Sunday, January 21, 2007

The terminal

Now if you happen to have caught the show the terminal which has Tom Hanks and Catherine Zeta Jones as it's cast,you would roughly have an idea of the situation i am in. It seems as though my current life is like the movie and what i am going through is similar to that of what Tom Hank's character went through.No i am not stuck in a terminal but rather just like Tom Hank's character,I happen to fall for a girl who would never ever be with me. Perhaps I may be able to move her along the way and make her see the good side of me but then again,at the end of the day,her heart would still be elsewhere and when the dust settles down,i will never ever find her by my side.It's like despite how bad the other party may be,at the end of the day,she would still return to him knowing that she would get hurt and as for me,i would just have to forget everything and learn how to let go.Well that is basically how i am feeling now.
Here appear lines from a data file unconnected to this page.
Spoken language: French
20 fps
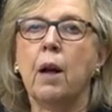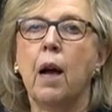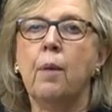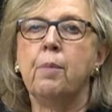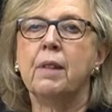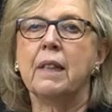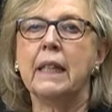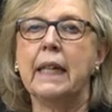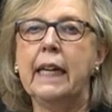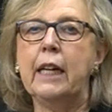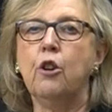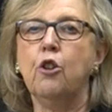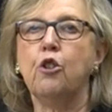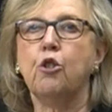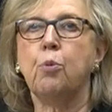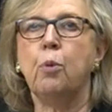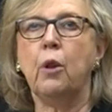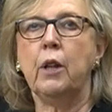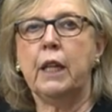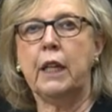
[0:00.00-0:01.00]

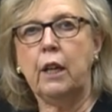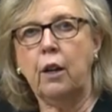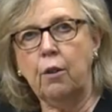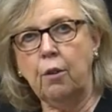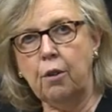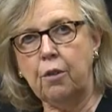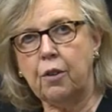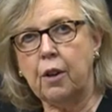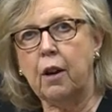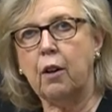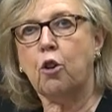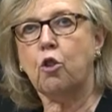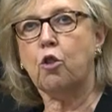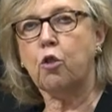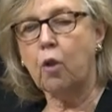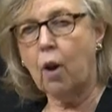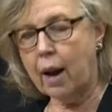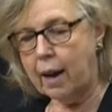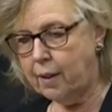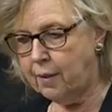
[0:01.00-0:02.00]
L'histoire
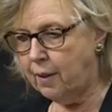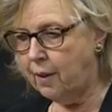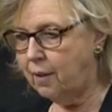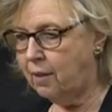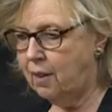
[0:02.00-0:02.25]
montre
It's like here i am all willing to be there for this girl and take care and shower her with my love but then again,i will not get the chance to really do all these because there simply is no avenue for me to do so.No i am not sad or anything and i am not going to cry(don't worry guys) but rather,i am disappointed that despite me being a better person as compared to the person she likes,i just can't move her at all. I figured out that probably the longest i can wait would be till i quit my job at the zoo as after that,i doubt i'll have the chance to really see her and be there for her then. In the meantime,i'll still be her listening ear and her friend to share her problems,thats something which i should be contented enough.